Dataset extract =
- - - - -

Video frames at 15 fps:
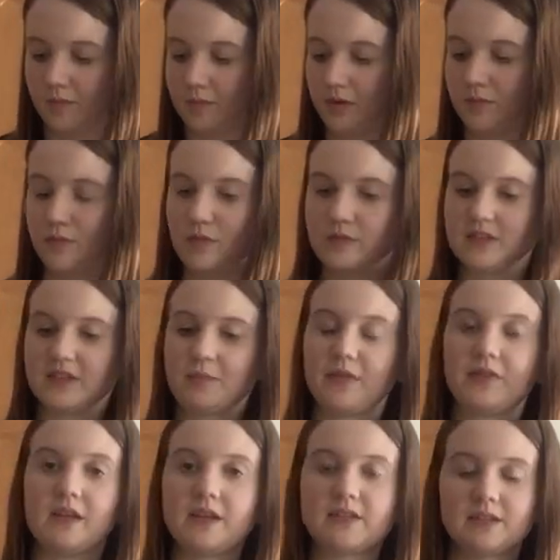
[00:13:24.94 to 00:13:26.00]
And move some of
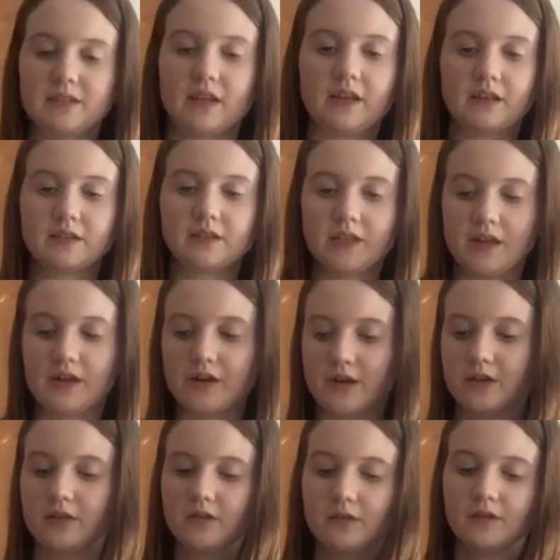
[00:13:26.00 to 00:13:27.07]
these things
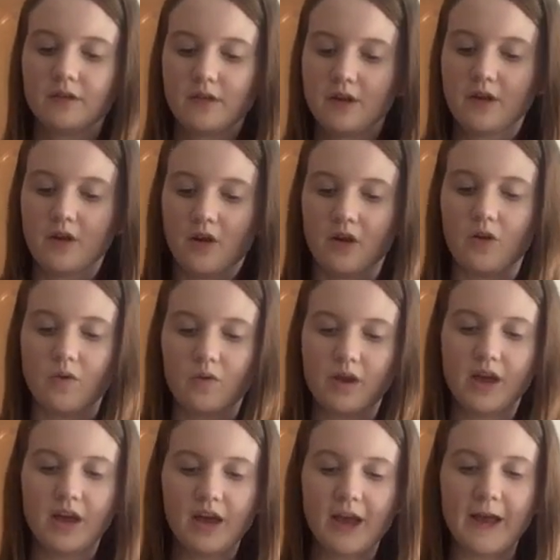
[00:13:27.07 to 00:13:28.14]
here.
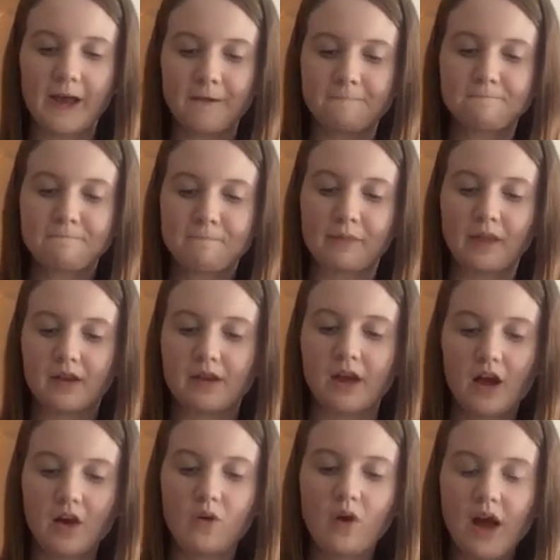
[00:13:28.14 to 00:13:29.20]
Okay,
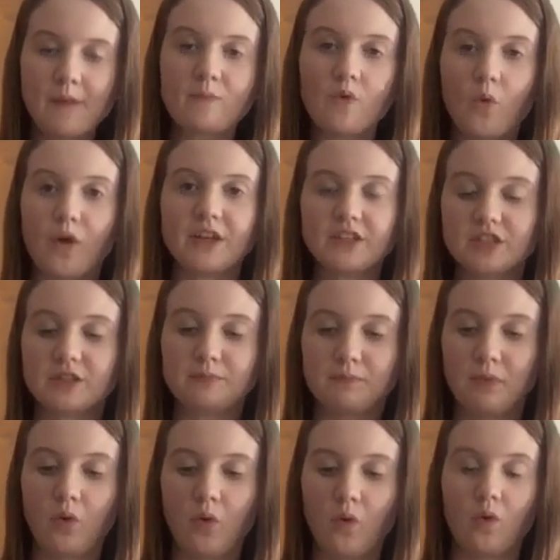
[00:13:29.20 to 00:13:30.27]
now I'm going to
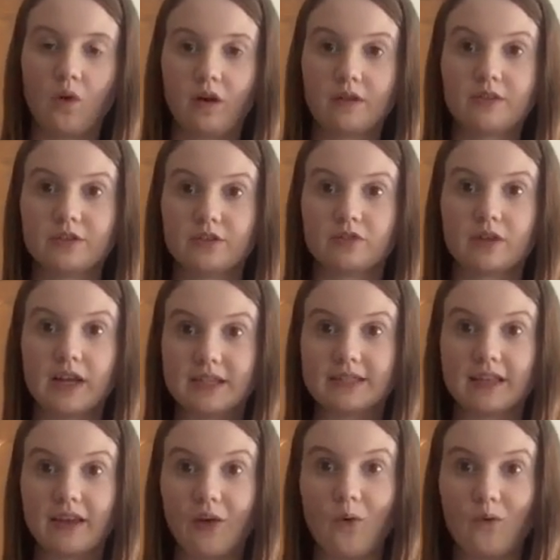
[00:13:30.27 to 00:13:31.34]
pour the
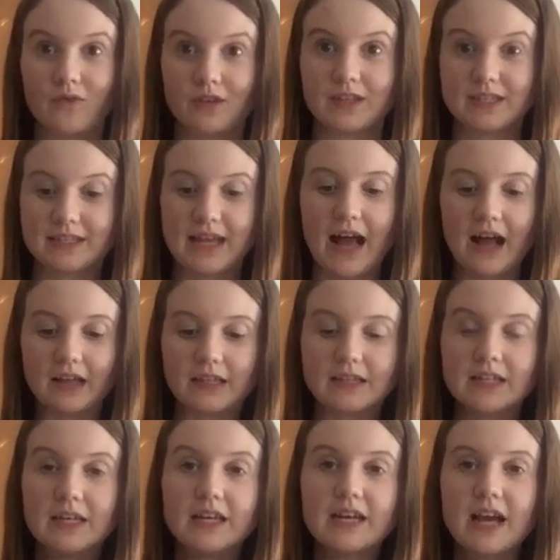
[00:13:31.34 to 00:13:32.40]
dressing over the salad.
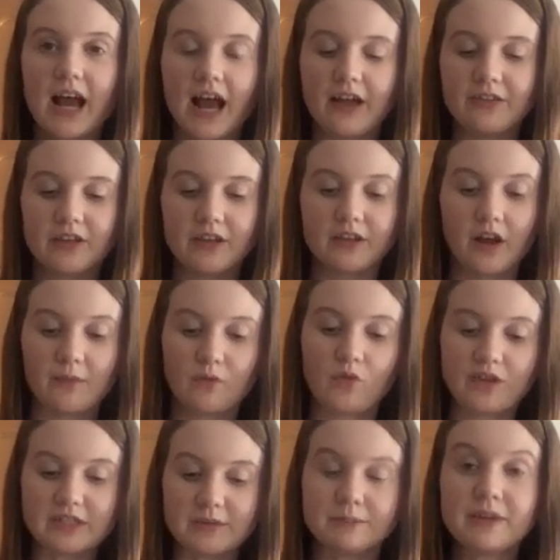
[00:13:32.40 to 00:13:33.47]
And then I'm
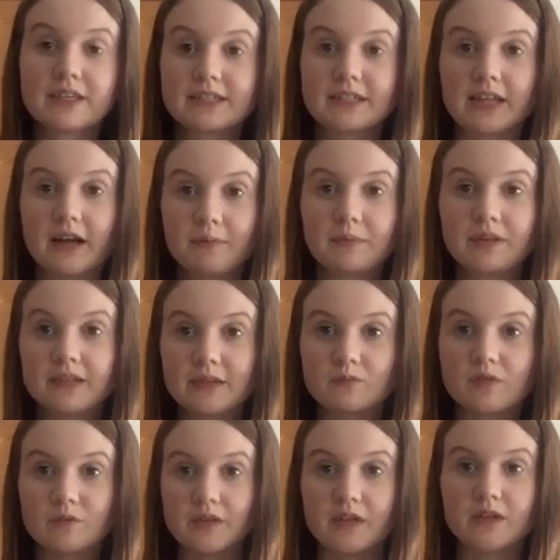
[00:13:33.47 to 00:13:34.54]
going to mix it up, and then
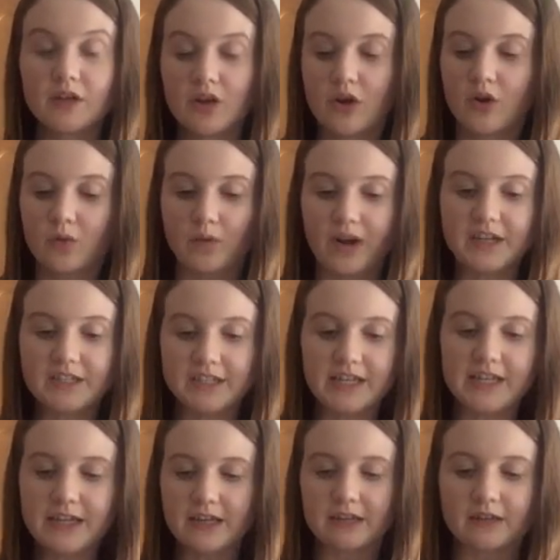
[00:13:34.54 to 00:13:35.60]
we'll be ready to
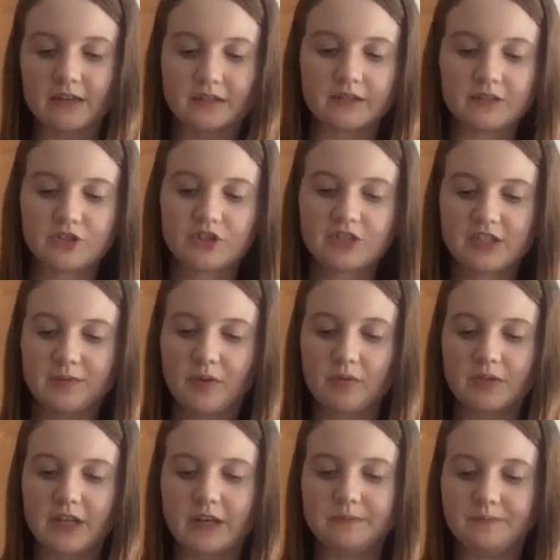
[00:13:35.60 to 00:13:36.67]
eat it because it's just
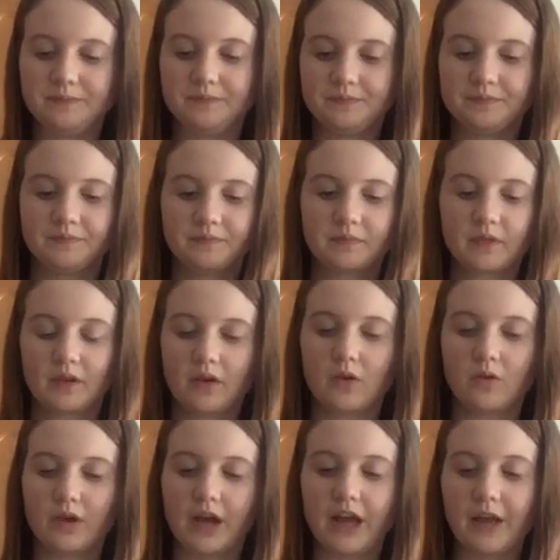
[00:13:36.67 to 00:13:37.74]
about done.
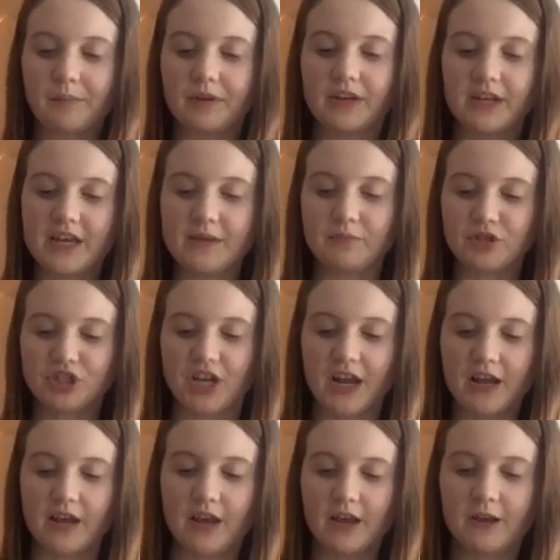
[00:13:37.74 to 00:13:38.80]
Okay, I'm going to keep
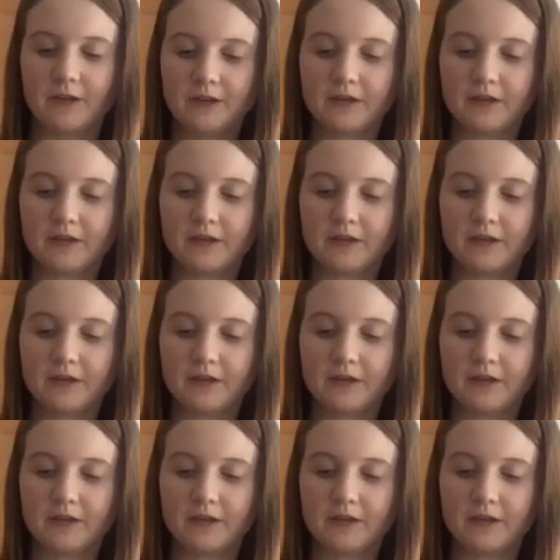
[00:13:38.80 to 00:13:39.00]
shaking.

- - - - -

Problem to solve = Would you reproduce the listing above exactly, without any of its images?

Solution for this exercise =
Video frames at 15 fps:
[00:13:24.94 to 00:13:26.00]
And move some of
[00:13:26.00 to 00:13:27.07]
these things
[00:13:27.07 to 00:13:28.14]
here.
[00:13:28.14 to 00:13:29.20]
Okay,
[00:13:29.20 to 00:13:30.27]
now I'm going to
[00:13:30.27 to 00:13:31.34]
pour the
[00:13:31.34 to 00:13:32.40]
dressing over the salad.
[00:13:32.40 to 00:13:33.47]
And then I'm
[00:13:33.47 to 00:13:34.54]
going to mix it up, and then
[00:13:34.54 to 00:13:35.60]
we'll be ready to
[00:13:35.60 to 00:13:36.67]
eat it because it's just
[00:13:36.67 to 00:13:37.74]
about done.
[00:13:37.74 to 00:13:38.80]
Okay, I'm going to keep
[00:13:38.80 to 00:13:39.00]
shaking.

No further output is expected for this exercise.